Work task
Keyword search on "Silent": report each line of the records that contains it.

[Stored data entries]
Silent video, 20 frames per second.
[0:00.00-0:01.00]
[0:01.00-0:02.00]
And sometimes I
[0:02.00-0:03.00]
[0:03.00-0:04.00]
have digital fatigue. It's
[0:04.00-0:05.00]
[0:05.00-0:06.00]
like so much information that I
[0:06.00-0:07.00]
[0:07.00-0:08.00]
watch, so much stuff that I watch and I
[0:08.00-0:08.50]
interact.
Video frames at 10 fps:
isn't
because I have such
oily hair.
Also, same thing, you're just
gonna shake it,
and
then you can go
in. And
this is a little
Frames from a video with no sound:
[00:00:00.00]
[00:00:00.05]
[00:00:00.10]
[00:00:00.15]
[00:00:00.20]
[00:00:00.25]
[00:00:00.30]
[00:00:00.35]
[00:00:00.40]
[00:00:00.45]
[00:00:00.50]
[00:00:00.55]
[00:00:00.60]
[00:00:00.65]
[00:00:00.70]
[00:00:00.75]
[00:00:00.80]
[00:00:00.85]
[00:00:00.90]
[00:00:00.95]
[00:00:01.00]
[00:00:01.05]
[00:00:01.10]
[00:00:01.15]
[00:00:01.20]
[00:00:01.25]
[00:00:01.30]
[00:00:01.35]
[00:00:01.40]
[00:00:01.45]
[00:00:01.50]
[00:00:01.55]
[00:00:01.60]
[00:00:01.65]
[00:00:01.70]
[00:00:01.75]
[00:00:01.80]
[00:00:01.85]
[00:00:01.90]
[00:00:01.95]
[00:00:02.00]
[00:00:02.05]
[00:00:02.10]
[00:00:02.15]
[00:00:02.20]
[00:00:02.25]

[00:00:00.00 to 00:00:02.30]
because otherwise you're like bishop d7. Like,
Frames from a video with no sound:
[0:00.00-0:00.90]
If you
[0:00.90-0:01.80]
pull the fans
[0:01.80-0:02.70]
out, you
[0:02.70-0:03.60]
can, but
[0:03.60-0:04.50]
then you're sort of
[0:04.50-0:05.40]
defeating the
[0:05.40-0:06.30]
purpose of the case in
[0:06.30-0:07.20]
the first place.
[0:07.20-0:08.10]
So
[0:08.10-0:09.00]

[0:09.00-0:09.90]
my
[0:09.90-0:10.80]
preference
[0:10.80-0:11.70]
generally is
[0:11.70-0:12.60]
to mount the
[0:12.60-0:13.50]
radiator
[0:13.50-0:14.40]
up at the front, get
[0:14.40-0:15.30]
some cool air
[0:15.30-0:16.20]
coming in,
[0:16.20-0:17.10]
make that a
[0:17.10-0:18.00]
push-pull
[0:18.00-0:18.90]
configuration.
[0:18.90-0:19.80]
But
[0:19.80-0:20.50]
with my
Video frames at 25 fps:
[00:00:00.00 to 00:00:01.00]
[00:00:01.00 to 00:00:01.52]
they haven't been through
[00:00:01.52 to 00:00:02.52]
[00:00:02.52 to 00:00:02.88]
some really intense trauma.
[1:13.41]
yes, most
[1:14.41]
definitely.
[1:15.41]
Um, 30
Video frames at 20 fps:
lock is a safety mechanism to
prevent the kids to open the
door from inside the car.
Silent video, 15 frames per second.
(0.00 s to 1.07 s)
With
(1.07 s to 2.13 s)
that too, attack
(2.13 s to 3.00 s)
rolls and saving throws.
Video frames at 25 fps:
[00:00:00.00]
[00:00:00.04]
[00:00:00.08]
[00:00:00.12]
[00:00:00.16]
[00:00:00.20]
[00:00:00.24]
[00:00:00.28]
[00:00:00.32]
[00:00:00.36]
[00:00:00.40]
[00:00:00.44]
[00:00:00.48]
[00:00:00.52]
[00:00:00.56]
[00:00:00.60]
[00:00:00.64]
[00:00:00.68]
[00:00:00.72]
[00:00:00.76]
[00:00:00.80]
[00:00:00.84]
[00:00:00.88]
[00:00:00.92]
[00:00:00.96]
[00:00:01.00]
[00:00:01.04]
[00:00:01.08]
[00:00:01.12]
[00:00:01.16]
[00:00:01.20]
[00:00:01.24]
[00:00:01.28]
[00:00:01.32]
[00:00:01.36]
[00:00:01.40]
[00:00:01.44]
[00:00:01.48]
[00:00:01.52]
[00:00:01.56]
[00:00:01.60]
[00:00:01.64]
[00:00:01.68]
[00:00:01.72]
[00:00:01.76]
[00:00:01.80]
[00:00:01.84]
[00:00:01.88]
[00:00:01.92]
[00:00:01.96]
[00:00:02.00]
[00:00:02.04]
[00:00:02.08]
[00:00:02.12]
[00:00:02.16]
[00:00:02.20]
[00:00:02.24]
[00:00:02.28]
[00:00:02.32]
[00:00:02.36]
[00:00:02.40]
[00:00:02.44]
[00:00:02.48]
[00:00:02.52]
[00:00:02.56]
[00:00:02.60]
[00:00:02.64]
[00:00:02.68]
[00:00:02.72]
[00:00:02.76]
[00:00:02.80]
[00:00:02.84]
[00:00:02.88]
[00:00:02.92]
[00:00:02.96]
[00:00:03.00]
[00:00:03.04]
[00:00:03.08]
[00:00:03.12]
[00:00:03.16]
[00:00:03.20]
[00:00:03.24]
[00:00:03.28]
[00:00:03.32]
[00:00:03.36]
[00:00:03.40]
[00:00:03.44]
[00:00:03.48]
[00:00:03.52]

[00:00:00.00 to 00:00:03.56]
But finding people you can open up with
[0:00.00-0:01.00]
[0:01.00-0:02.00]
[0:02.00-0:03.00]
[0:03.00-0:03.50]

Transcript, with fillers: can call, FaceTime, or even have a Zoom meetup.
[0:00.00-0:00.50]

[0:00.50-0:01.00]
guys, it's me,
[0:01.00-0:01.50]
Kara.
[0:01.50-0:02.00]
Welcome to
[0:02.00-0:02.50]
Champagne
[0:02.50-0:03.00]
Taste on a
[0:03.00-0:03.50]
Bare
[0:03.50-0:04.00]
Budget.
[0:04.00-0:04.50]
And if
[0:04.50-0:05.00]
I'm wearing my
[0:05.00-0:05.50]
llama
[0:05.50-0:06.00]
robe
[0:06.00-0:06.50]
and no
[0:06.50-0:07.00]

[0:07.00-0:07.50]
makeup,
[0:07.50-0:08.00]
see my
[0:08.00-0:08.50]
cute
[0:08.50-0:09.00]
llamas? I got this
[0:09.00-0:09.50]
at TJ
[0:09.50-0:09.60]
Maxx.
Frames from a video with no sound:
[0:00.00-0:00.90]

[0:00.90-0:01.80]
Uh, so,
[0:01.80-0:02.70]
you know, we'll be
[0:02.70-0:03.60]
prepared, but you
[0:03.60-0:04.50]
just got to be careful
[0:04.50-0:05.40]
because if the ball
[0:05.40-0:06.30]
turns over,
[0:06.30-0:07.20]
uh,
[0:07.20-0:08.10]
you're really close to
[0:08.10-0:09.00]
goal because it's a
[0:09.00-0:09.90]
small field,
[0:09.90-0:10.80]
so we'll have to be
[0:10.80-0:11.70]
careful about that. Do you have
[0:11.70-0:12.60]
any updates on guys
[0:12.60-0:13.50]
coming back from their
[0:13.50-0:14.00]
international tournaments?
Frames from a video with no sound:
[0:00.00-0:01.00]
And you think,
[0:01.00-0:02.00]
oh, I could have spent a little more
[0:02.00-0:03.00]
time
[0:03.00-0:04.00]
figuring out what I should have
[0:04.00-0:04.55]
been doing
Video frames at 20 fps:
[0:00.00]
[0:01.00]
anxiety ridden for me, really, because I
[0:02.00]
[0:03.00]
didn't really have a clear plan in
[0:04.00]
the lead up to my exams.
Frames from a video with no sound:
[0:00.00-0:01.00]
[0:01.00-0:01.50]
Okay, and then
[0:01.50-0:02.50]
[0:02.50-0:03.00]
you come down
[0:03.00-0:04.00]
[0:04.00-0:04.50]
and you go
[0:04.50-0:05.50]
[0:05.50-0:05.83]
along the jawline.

Result
Silent video, 20 frames per second.
Silent video, 15 frames per second.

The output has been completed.